1. Clinical application of bioactive glass
The most representative bioactive glass for clinical application is developed by Americans with a composition of (wt%) Na2O 24 5、CaO 24、SiO2 45、P2O56. 0 glass (i.e. Bioglass 45S5). This glass is not only harmless to human body and has good affinity, but also can be firmly combined with natural bones. The binding mechanism can be explained as follows:
Bioglass is implanted into the human body to dissolve Na + from the surface of the glass to form a silica rich sol layer. On the natural bone side of the sol layer, bone growth cells reproduce into bone collagen fibers. With the dissolution of Ca2 + and P5 +, hydroxyapatite crystals are formed around bone collagen fibers and combined together. That is, the combination of active apatite layer and organic matter shows the firm bonding performance between active glass and bone.
Clinical studies show that bioactive glass as artificial bone material is stable for long-term embedding in tissue. 45S5 Bioglass block was placed in animals for a long time without mechanical damage or interface damage.
At present, materials that can be firmly combined with bones and have higher mechanical strength and less fatigue than bones are being explored. Its research directions are: ① strengthening by precipitation of other crystals in apatite glass ceramics; ② The apatite polycrystal was compounded with inorganic fiber for strengthening; ③ Glass, glass ceramics or apatite polycrystals containing CaO and P2O5 are coated on alumina or stainless steel, etc.
2. Clinical application of hydroxyapatite ceramics
The results of animal experiments confirmed that hydroxyapatite was safe in vivo and had good affinity with bone and skin.
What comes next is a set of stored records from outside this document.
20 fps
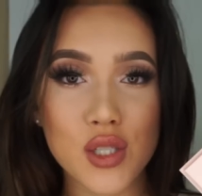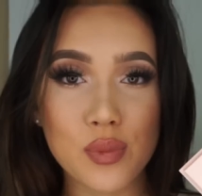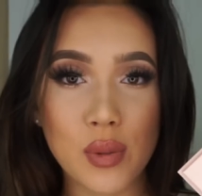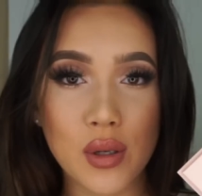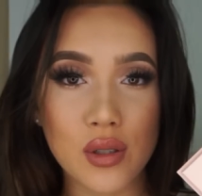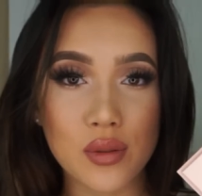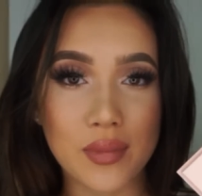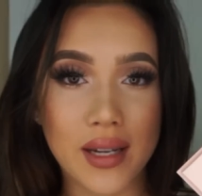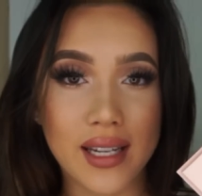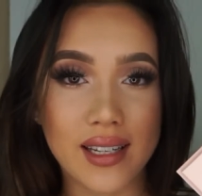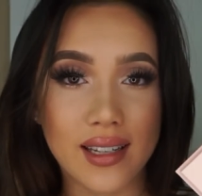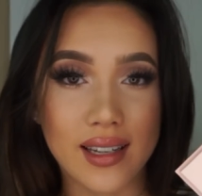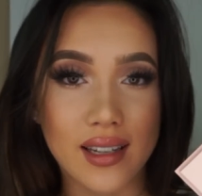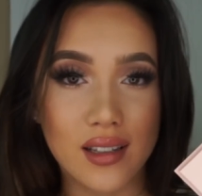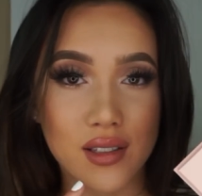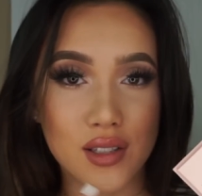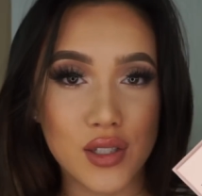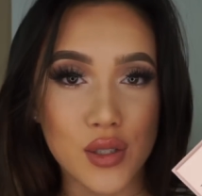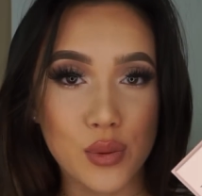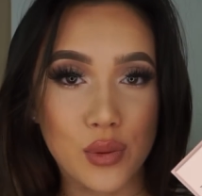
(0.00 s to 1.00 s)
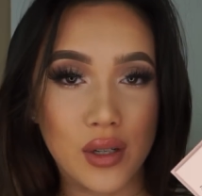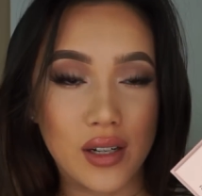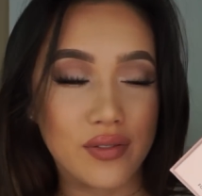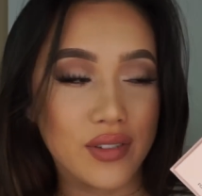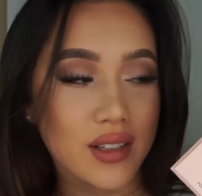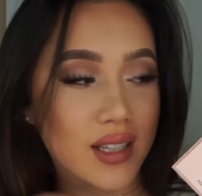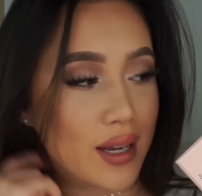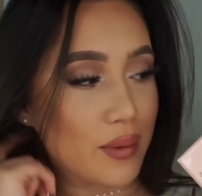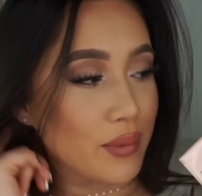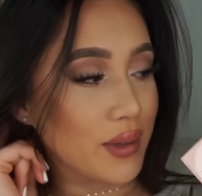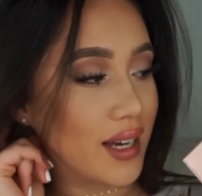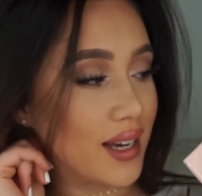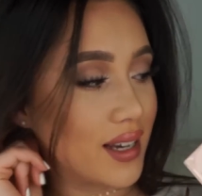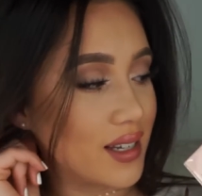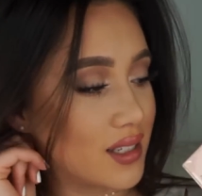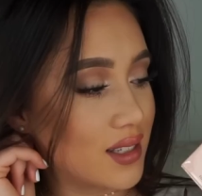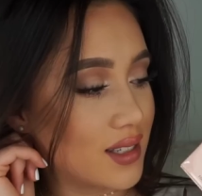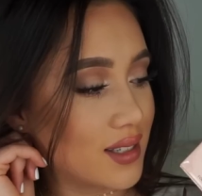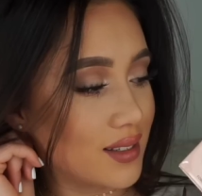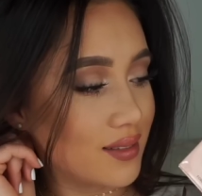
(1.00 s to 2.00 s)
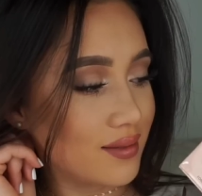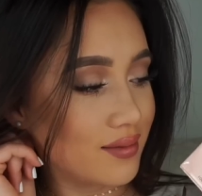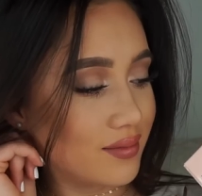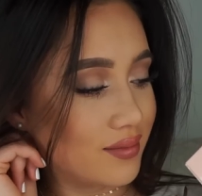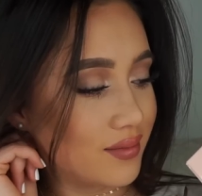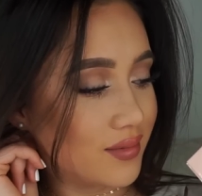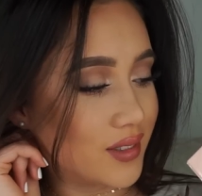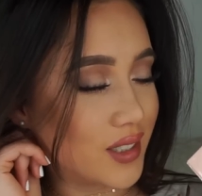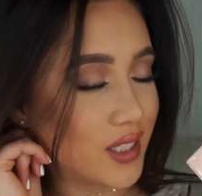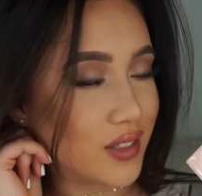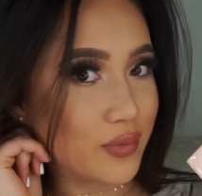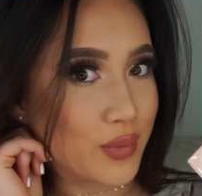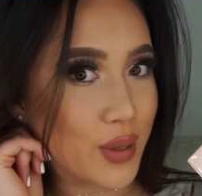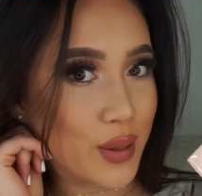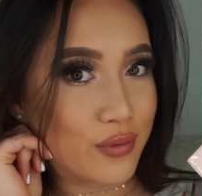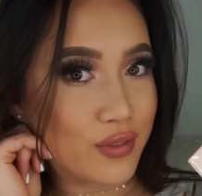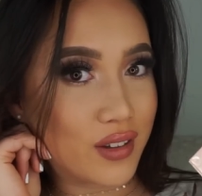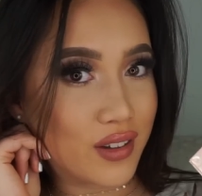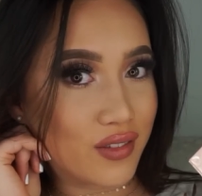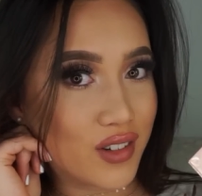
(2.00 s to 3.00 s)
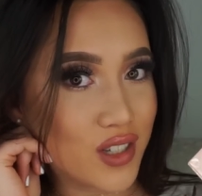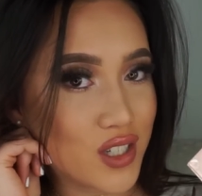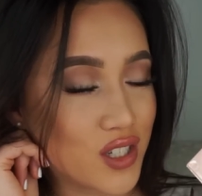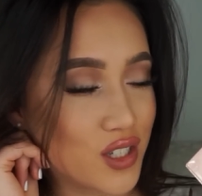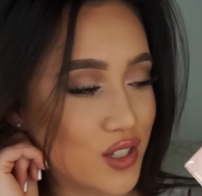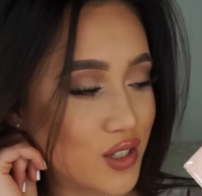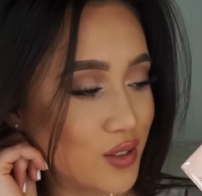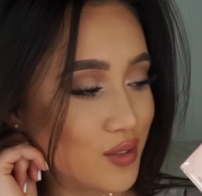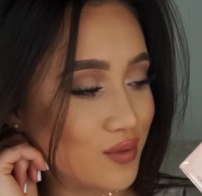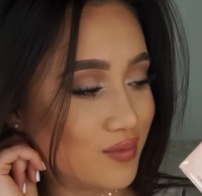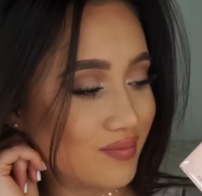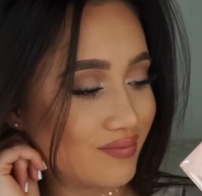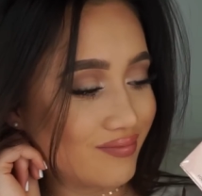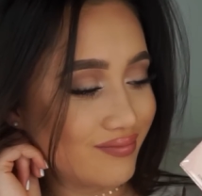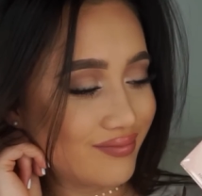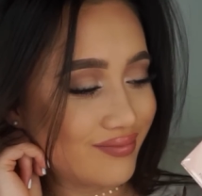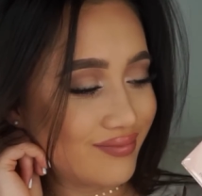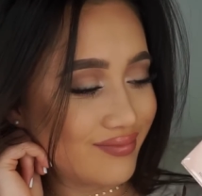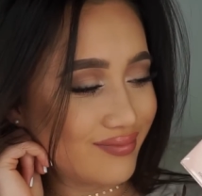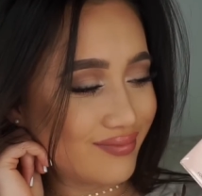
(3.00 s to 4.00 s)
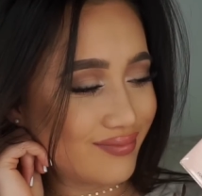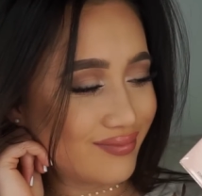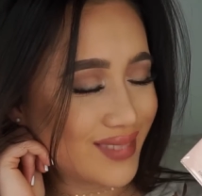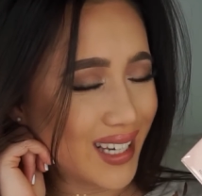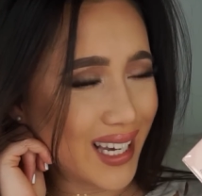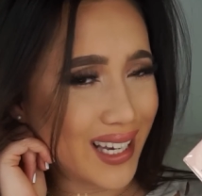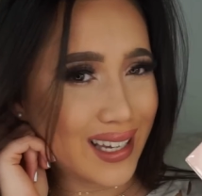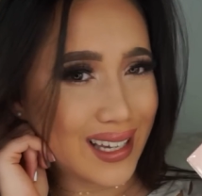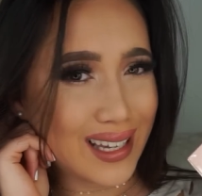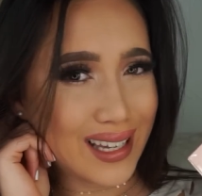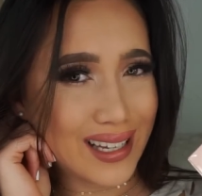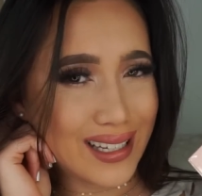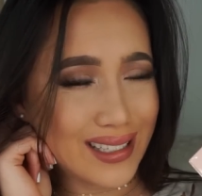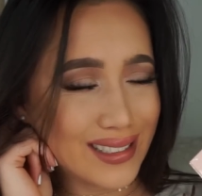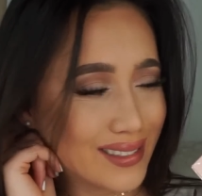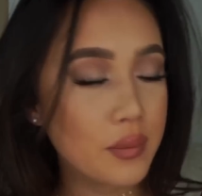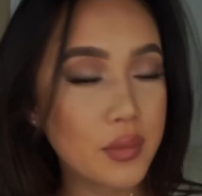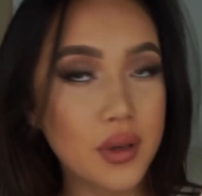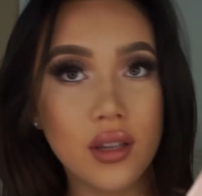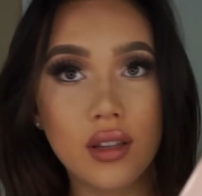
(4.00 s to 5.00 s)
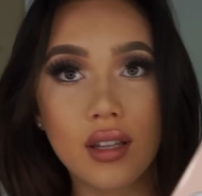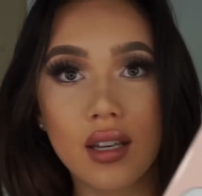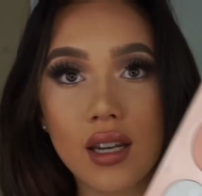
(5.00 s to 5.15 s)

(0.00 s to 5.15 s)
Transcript: poked my nail into one of them, guys. One of my favorites too. But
On this basis, it was used in clinical practice.
At present, hydroxyapatite has been used in artificial tooth root, bone defect, repair and filling of brain surgery at home and abroad; Material for manufacturing ear ossicular chain and plastic surgery.
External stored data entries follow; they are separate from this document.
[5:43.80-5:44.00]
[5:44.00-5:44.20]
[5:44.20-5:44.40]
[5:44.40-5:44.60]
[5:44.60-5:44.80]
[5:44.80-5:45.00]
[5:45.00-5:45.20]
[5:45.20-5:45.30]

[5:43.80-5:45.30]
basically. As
In addition, hydroxyapatite ceramics are also used in medicine as a drug release carrier implanted in the human body – artificial bone nucleus in the treatment of bone tuberculosis. This application is mainly using hydroxyapatite ceramics (artificial bone core) as an anti tuberculosis drug – Li Fuping carrier, so that hydroxyapatite ceramics containing drugs can be implanted into the tuberculosis foci, continuously releasing drugs, producing high local concentration, killing Mycobacterium tuberculosis, and achieving the purpose of controlling residual infection and preventing recurrence. This method can prevent the side effects of drugs due to the low drug concentration in the whole body.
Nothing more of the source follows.